One of those killed may have been an innocent bystander, but among the remaining five are a graduate of Bangladesh's leading private university, an 18-year-old student at an elite school, and Rohan, Babul's son.
Another was a former madressah student from the northern district of Bogra which is seen as a hotbed for recruiting militants.
The government has said all the attackers were members of the Jamaeytul Mujahdeen Bangladesh (JMB), a banned local militant group.
Fifth attacker identified
Rohan reportedly studied at Monash University in Malaysia after leaving Scholastica, where his mother teaches.
Babul said he could only guess at how wealthy young Bangladeshis were becoming radicalised, but that believed it could be through the Internet.
On Tuesday, police said they had identified a fifth attacker as Shafiqul Islam Uzzal, a 26-year-old from Bogra who had been working as a kindergarten teacher in Dhaka.
“His father and brother identified him by seeing the photos of his dead body. They said they had no idea how he joined the JMB,” Bogra police spokesman Gaziur Rahman told AFP.
“They said Uzzal left home on January 2, saying that he was going to a pilgrimage. And he never returned,” said Rahman.
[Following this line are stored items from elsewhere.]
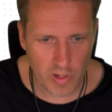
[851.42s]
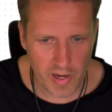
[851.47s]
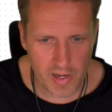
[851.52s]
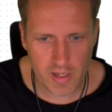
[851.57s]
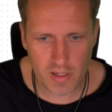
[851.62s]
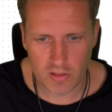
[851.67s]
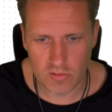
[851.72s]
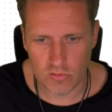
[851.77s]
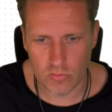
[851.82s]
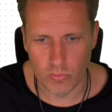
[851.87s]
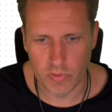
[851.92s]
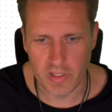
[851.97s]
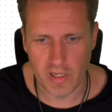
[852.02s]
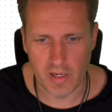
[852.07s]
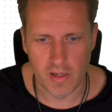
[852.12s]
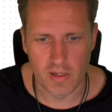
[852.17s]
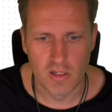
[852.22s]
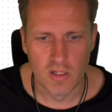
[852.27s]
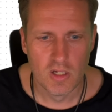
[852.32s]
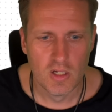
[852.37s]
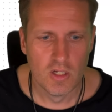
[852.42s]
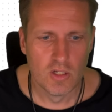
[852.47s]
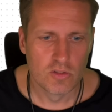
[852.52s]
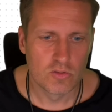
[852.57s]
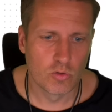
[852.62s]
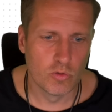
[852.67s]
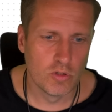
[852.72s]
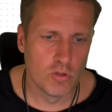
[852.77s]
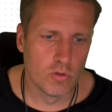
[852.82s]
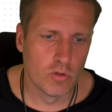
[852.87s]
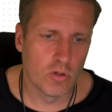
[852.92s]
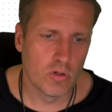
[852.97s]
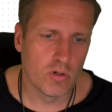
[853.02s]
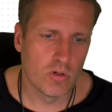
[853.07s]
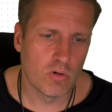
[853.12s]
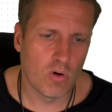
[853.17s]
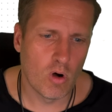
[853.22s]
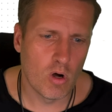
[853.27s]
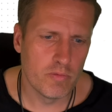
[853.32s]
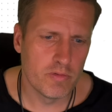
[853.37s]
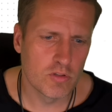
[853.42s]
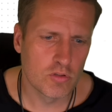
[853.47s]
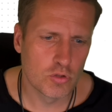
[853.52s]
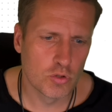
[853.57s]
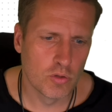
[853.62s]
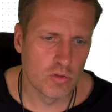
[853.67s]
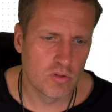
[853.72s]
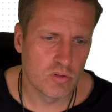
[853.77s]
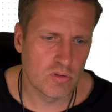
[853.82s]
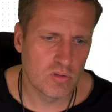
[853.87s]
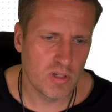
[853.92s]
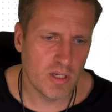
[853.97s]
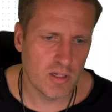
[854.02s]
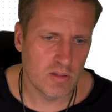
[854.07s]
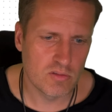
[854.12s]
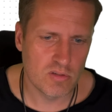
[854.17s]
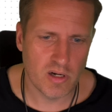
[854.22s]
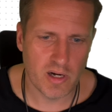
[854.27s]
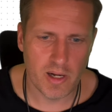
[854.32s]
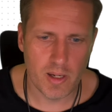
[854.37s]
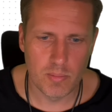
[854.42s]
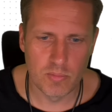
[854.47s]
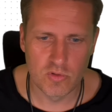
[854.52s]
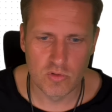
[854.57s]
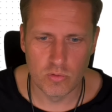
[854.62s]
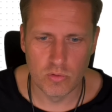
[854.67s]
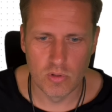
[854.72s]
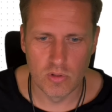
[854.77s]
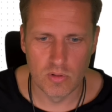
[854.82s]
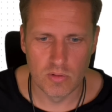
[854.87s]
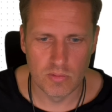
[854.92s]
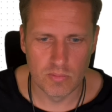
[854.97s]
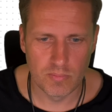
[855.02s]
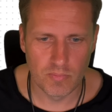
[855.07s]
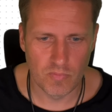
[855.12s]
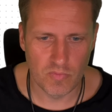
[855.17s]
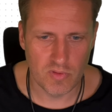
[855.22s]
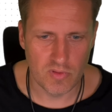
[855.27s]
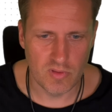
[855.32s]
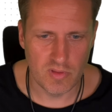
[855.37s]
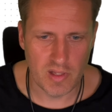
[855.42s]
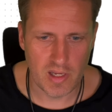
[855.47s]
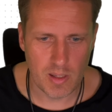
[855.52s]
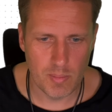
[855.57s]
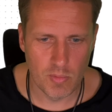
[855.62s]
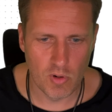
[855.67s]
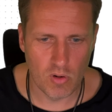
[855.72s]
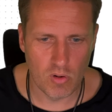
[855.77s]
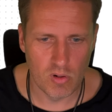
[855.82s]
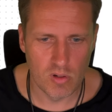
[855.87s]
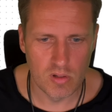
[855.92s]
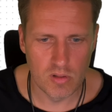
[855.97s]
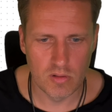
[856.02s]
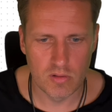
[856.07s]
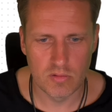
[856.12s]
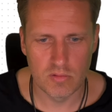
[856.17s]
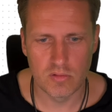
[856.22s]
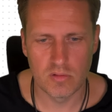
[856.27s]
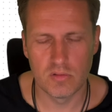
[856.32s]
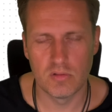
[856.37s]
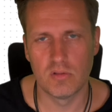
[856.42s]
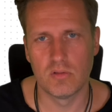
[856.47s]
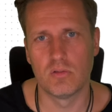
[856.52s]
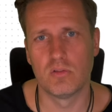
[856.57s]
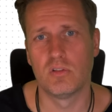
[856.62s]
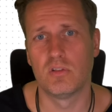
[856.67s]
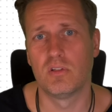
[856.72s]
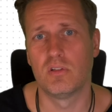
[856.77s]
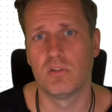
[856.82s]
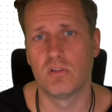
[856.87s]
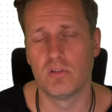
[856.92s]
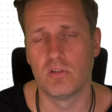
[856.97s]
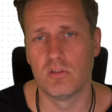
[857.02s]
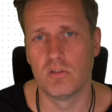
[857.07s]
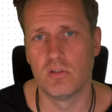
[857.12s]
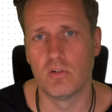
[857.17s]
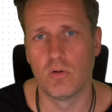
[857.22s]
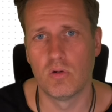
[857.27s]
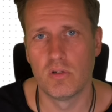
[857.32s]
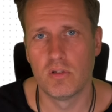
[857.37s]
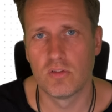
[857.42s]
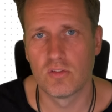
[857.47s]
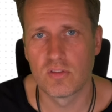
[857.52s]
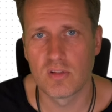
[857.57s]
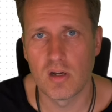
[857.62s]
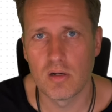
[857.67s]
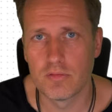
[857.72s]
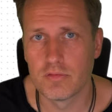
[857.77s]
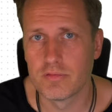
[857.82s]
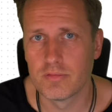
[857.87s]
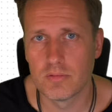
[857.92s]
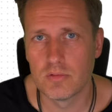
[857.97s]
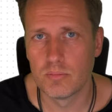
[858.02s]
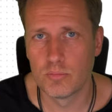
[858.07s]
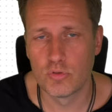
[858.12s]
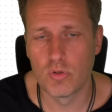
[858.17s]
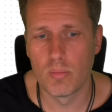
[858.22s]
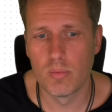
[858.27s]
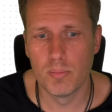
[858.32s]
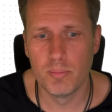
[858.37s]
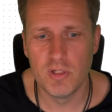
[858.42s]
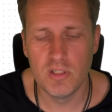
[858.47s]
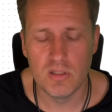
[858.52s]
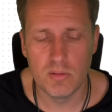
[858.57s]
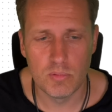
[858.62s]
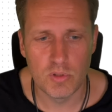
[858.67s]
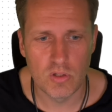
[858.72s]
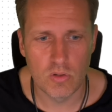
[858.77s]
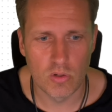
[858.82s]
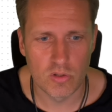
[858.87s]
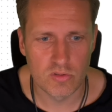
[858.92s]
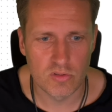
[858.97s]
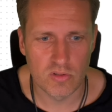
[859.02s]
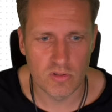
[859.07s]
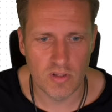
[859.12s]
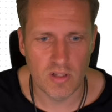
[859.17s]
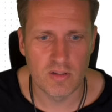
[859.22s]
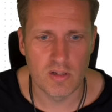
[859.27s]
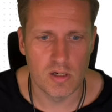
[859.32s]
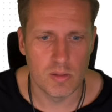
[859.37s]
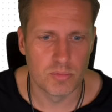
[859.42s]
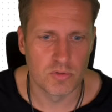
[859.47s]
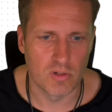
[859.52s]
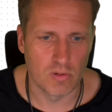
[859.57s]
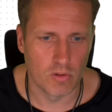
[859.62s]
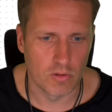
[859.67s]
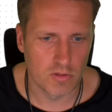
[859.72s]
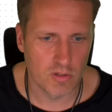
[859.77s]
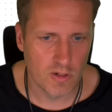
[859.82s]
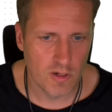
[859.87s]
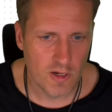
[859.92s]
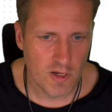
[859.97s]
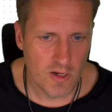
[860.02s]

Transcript: and 3A. So you always should take time to name all that stuff, probably because that helps a lot.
Witnesses say the perpetrators of the attack spared the lives of Muslims while herding foreigners to their deaths, killing many with machete-style weapons.
They included nine Italians, seven Japanese, a US citizen and a 19-year-old Indian student.
On Tuesday the assistant commissioner of Dhaka police Rafiqul Islam told AFP police had filed an anti-terrorism case against five known militants and an unspecified number of “unidentified attackers”, without giving further details.